**Data extracts**
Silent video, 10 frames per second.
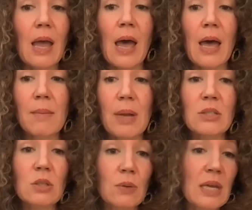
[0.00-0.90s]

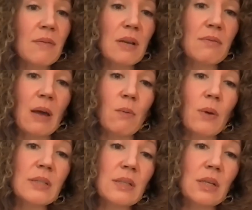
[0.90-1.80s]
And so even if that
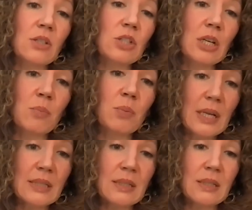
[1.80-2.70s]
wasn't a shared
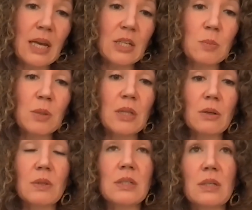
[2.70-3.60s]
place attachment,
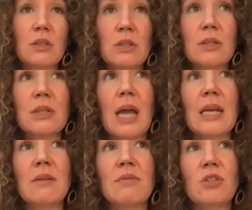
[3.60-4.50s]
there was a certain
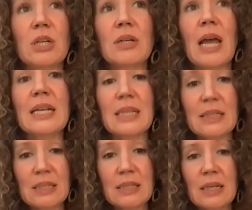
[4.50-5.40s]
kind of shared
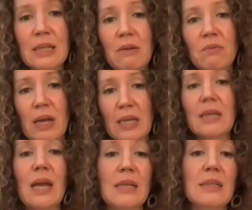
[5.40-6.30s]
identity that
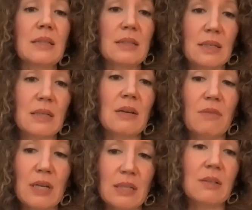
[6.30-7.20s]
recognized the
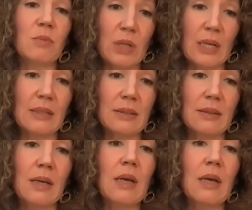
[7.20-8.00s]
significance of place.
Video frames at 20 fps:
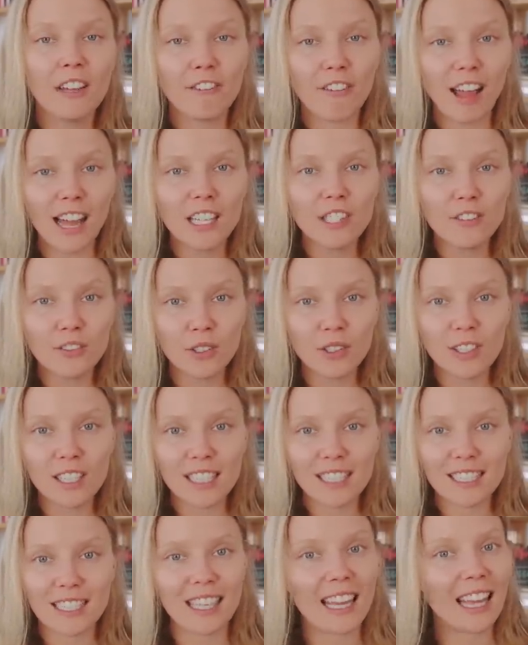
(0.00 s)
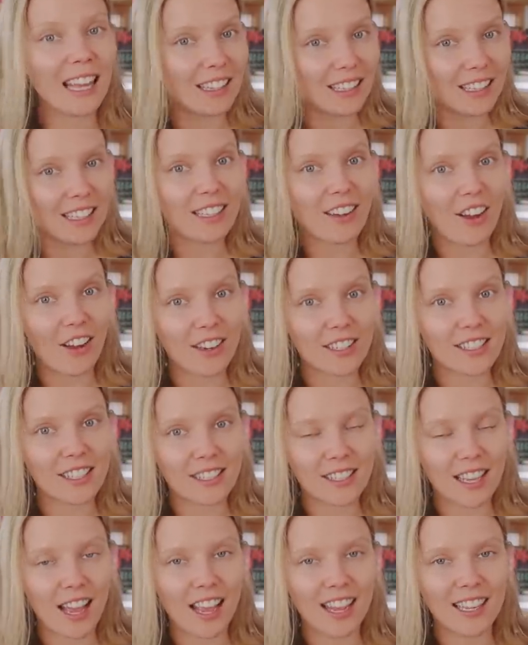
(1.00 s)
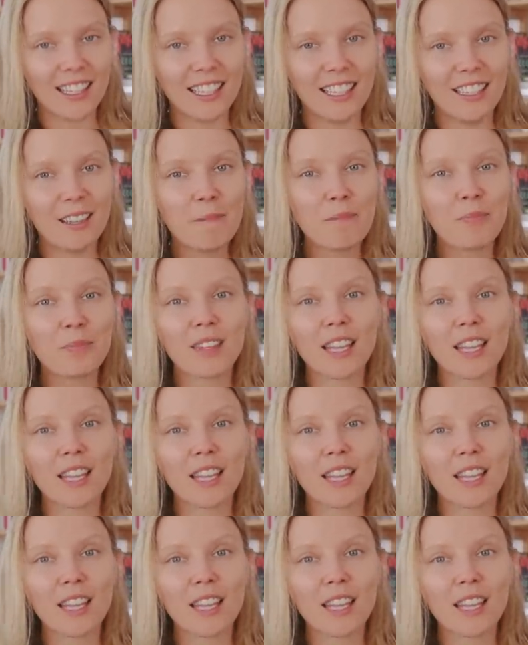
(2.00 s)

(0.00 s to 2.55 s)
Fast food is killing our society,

**Task details**
Lines from the one with "Video frames at" through the final line of the listing above: copy them exactly, both ends included, and omit every picture.

**Final answer**
Video frames at 20 fps:
(0.00 s)
(1.00 s)
(2.00 s)

(0.00 s to 2.55 s)
Fast food is killing our society,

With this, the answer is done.